Quant/Quant-Discretionary Trading Dilemma

Discussion in 'Risk Management' started by CPTrader, Dec 12, 2008.

  1. Quant/Quant-Discretionary Trading Dilemma

    I have a fully developed and back-tested multi-market multi-strategy quantitative trading program that I have near 100% confidence in.

    Additionally, I have a quantitative strategy with a substantial discretionary overlay, let say 70% quantitative, 30% discretionary. This “overlay” strategy is more dynamic than the 100% quantitative strategy, has a smaller minimum capital requirement, and is far more nimble in containing losses due to the discretionary element. However, due to the discretionary component of this strategy, I don't have that "near 100% confidence" in it as I do in the 100% quant strategy.

    If capital wasn’t an issue, I would trade the 100% quant program, but with such a high minimum capital requirement (high seven figures) I cannot trade it at this time unless I increase the leverage by 2-4 times and thus reduce its capital requirement. The risk of course in doing so is severe drawdowns.

    So my dilemma is:

    Do I trade a strategy (the 100% quant strategy) that I am virtually 100% sure of its potential at 2-4x higher leverage and risk severe drawdowns or do I trade the 70% quant-30% discretionary strategy; a more nimble, dynamic strategy with lower capital requirements but with lower confidence.

    Your thoughts and ideas, please. I think there can be many lessons here about risk management, portfolio design, quant vs. discretionary trading.

    Thank you.
     
  2. Define "severe drwadowns" for your strategy...or in other words - not your Q/Q dilemma but your R/R ( risk / reward ) dilemma.
     
  3. Pls explain why the 100% Q requires more capital. Don''t both startegies trade the same markets/instruments?
     
  4. Sluggo's post is insightful in some ways but doesn't address the dilemma.

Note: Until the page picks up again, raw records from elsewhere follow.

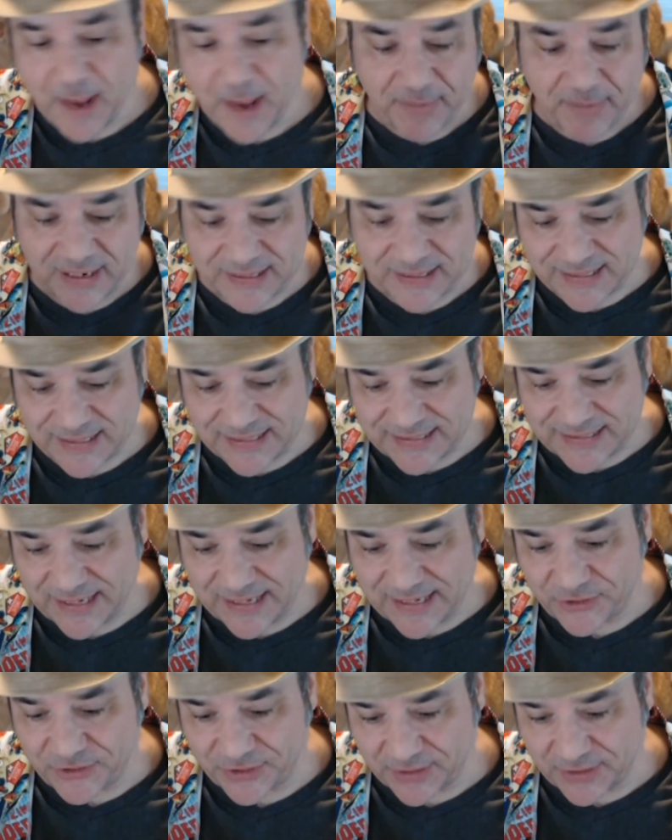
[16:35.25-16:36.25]
But it's
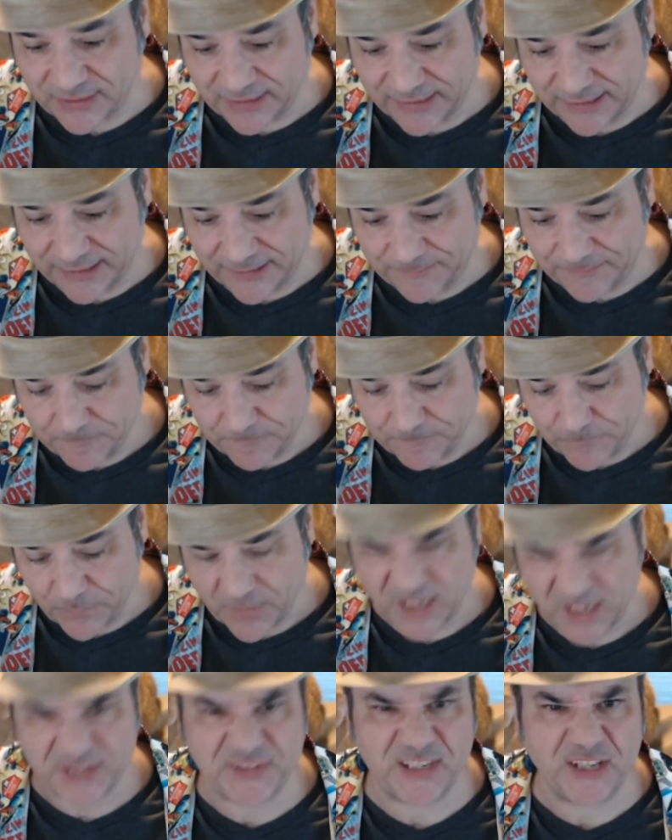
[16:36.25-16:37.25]
essentially,
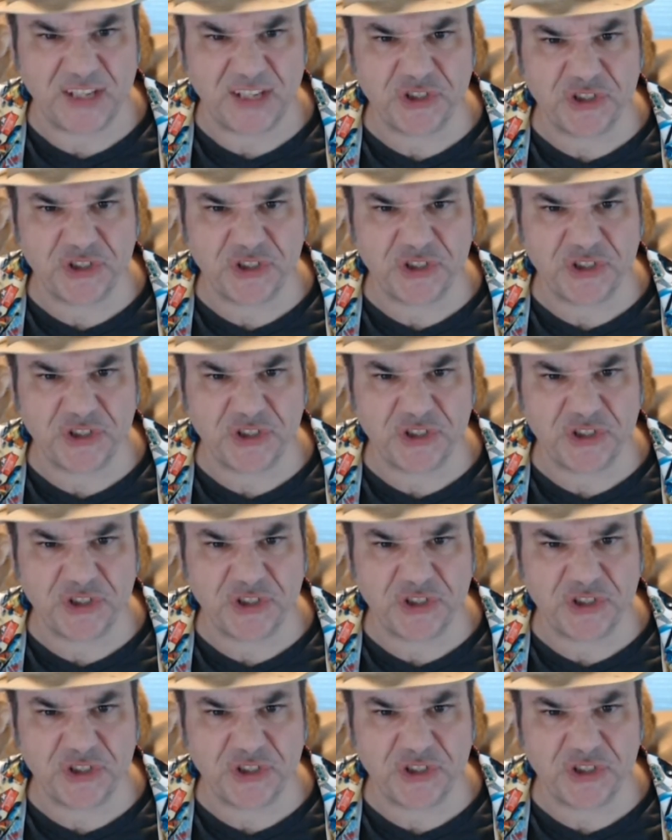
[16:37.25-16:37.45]
if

    My philosophical belief is that truly robust systems work on multiple markets, multiple sectors, multiple regions and are truly a "suite of systems". It is very difficult if not impossible to achieve robustness and good risk/reward metrics with a small account size without accepting some risk-reward limitations. So perhaps some more extensive research could address this problem, perhaps, but I doubt it can be fully addressed...can you drive a car with three good tires and one flat tire....YES..but not for long. Research has led to "run-flat' tires...but even the great research that led to run-flat tires can't solve the three good tires/one flat tire dilemma

    I could easily have a one-market/one strategy system....but how robust is that; how "safe" is such an approach??